Drink Up! Stay hydrated in the summer heat
Hydration is more than quenching thirst; it plays a significant role in our health and well-being. Every part of the human body requires water to function, and many times, we underestimate the importance of staying hydrated, especially in the summer when temperatures rise.
“Staying hydrated is one of, if not the most, important things you can do to prevent heat-related illnesses,” says Johne Philip Chapman, MD, Riverside Emergency Medicine Physician.
Hydrate During Outdoor Activities
Generally, you should drink water before you start feeling thirsty. If you feel thirsty, you are already behind in staying hydrated.
According to the Centers for Disease Control and Prevention (CDC), you should aim to drink 1 cup, or eight fluid ounces, of water every 15-20 minutes when doing any activity in the heat.

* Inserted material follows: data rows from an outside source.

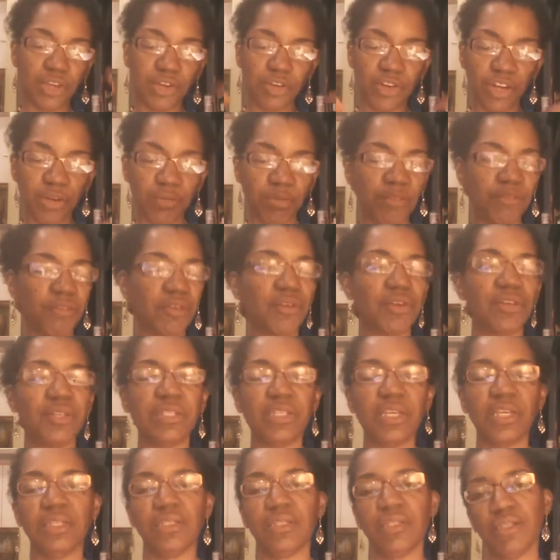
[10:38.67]
you're going to be very
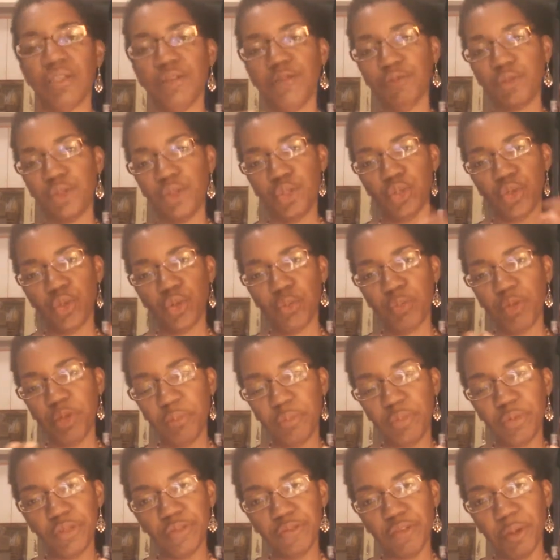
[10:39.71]
sensitive to
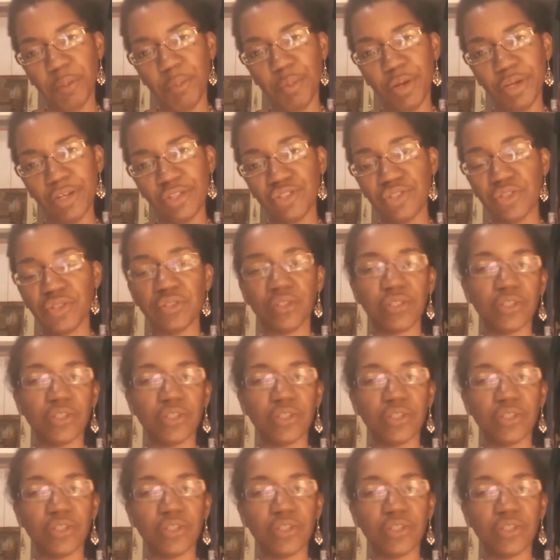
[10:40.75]
people's vibration.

“It’s more effective to drink water at shorter intervals than to wait until you are extremely thirsty and drink too much water at once,” says Dr. Chapman.
While somewhat rare, overhydration can happen. You shouldn’t drink more than 48 fluid ounces of water per hour because doing so causes the salt concentration in the blood to become too low, causing a medical emergency. This takes us back to why drinking water over shorter periods is essential instead of all at once.

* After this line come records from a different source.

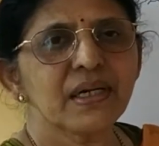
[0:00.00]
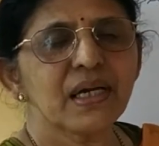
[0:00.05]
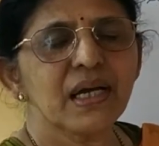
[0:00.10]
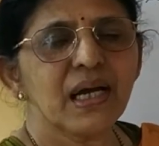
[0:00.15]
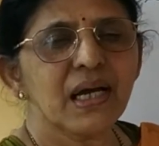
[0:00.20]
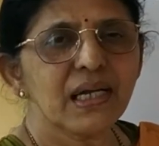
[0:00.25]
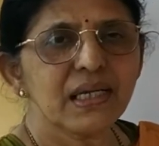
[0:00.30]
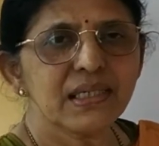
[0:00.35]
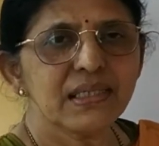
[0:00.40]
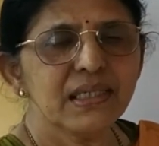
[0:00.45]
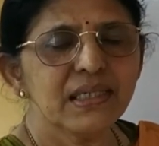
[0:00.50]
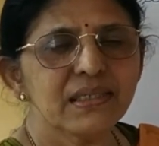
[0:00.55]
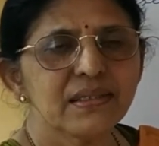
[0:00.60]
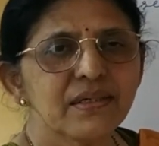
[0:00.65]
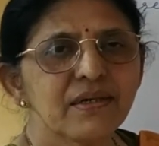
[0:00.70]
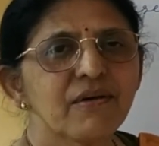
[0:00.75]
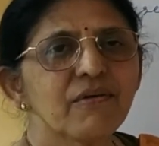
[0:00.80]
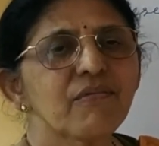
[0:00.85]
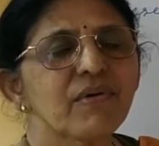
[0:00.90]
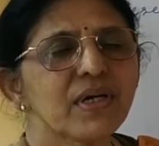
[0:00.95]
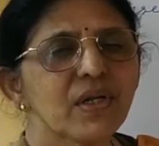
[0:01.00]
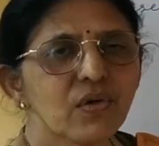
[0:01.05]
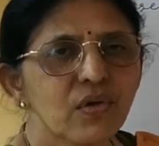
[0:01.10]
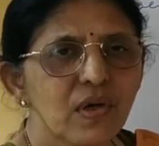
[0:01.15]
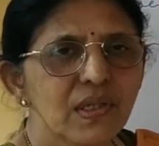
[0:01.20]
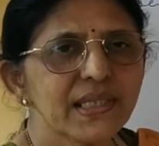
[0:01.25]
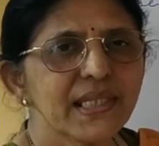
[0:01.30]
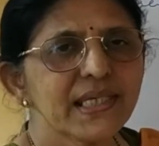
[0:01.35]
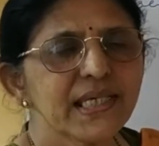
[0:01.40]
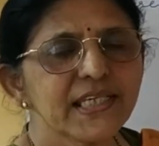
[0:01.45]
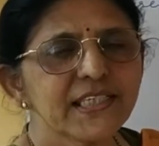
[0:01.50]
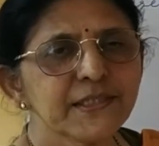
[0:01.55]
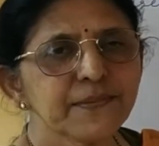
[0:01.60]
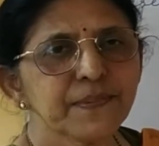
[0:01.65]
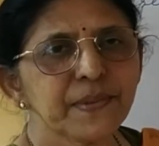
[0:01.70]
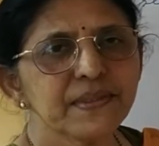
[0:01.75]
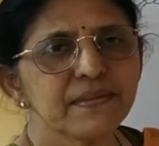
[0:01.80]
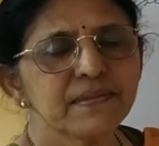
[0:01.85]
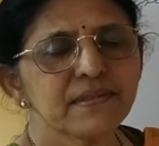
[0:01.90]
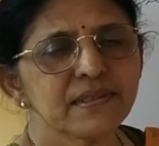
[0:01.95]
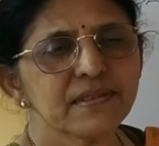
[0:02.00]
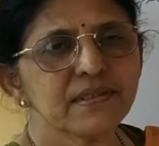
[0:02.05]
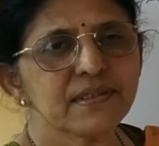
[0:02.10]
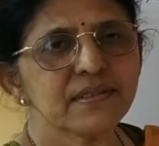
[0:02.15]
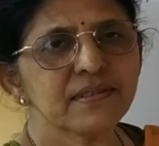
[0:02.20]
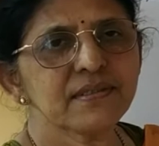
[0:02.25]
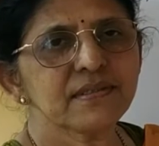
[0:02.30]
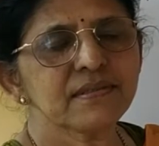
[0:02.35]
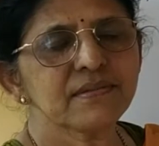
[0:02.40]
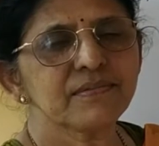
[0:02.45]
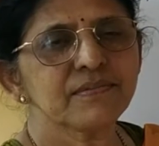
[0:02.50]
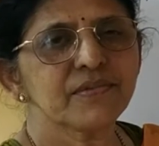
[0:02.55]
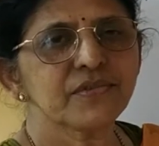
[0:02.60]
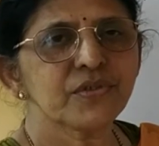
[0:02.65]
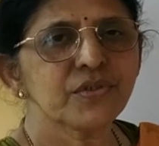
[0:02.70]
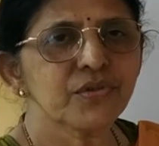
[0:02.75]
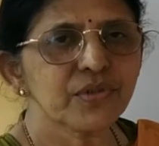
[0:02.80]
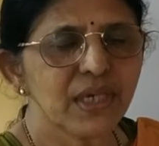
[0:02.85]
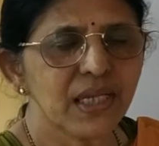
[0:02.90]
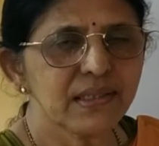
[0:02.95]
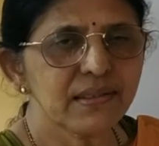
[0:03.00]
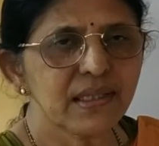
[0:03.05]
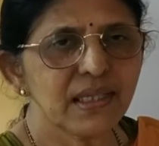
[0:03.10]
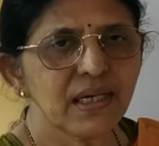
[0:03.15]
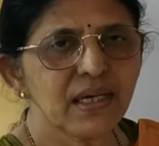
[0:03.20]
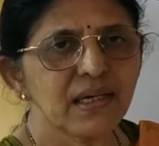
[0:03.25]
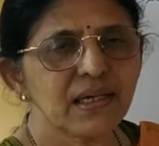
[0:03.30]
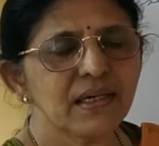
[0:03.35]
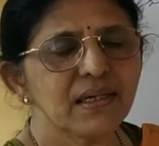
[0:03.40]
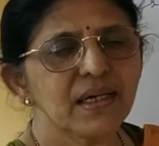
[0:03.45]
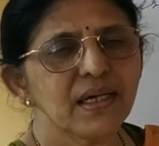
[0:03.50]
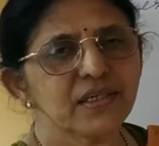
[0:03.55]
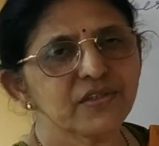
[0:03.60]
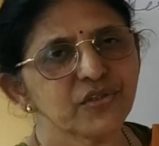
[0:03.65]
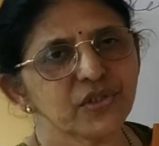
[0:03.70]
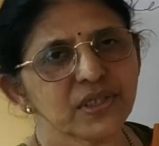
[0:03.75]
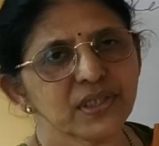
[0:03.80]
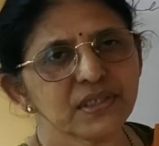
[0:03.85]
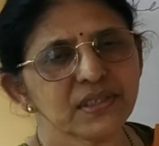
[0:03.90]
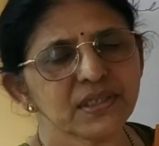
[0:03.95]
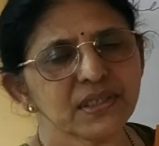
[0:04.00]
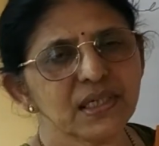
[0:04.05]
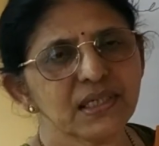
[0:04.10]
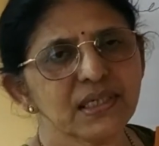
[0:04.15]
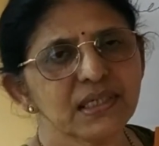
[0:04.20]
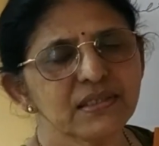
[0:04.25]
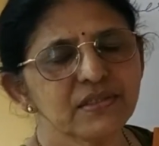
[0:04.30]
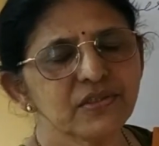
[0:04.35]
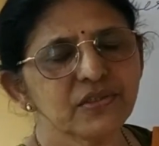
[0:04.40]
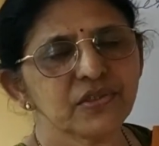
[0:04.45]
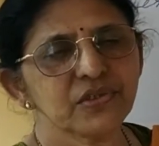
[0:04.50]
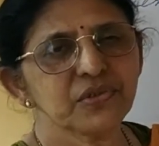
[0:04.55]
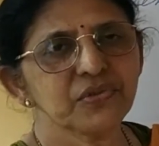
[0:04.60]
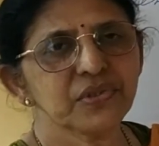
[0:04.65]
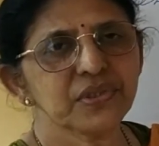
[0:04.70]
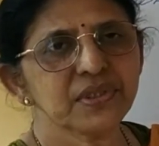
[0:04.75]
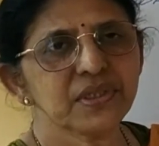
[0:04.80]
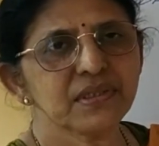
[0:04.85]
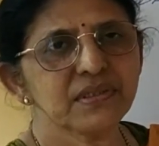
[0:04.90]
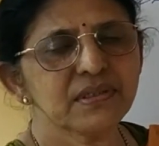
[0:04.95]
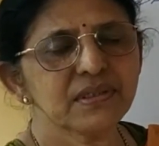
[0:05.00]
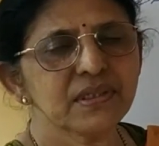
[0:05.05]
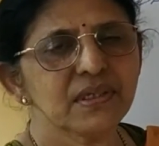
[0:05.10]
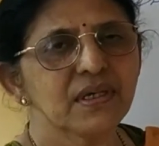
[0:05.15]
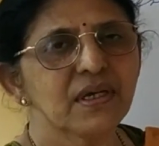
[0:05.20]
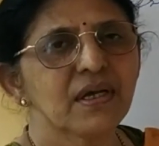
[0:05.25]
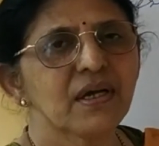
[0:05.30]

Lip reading: and what are all the expenses to run the educational institutions,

Hydration After Outdoor Activities
It can take several hours to replace all the fluids we lose when we sweat, so you need to continue hydrating throughout the day even after you leave the heat and go inside to cooler temperatures.
“If you are someone who works a job that is outside daily, like construction, public works, landscaping, etc., it’s even more important for you to hydrate after you get done working as chronic dehydration can lead to medical conditions such as kidney stones,” Dr. Chapman says.

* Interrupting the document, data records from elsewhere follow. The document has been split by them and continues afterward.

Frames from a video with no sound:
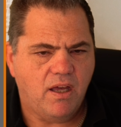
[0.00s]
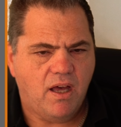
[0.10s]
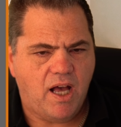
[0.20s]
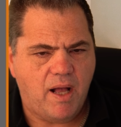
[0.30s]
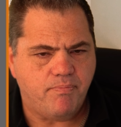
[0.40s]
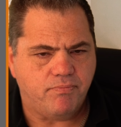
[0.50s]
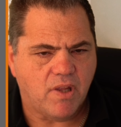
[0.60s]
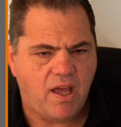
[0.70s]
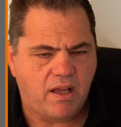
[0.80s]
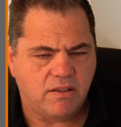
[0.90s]

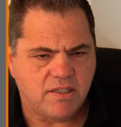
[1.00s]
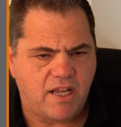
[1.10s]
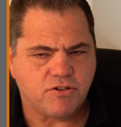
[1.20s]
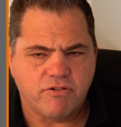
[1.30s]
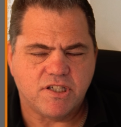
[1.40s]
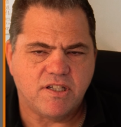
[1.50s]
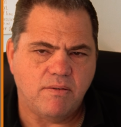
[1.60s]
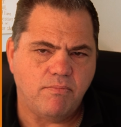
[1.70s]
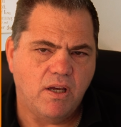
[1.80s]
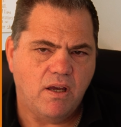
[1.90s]
/ Chris Timm.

Drinks to Avoid in the Heat
It’s iced coffee season for many of us, but drinking too much caffeine, especially in warmer temperatures, can strain the heart, which can be risky when coupled with the strain the heat puts on our bodies.
Alcohol can also lead to dehydration, and according to the CDC, drinking alcohol within 24 hours of strenuous activities can raise the risk of heat-related illnesses.
“Drinking water, along with eating balanced meals throughout the day, is usually enough for most people to replace salt lost through sweat in the heat,” Dr. Chapman says, “However, a sports drink low in sugar and high in electrolytes can also be a good option along with water.”
Lastly, it’s important to know the signs of a heat-related illness. Headaches, confusion, nausea, dizziness, loss of consciousness, and rapid pulse are symptoms associated with heat stroke, which is a medical emergency. If you are with someone who is experiencing these symptoms, make sure to call 9-1-1 right away.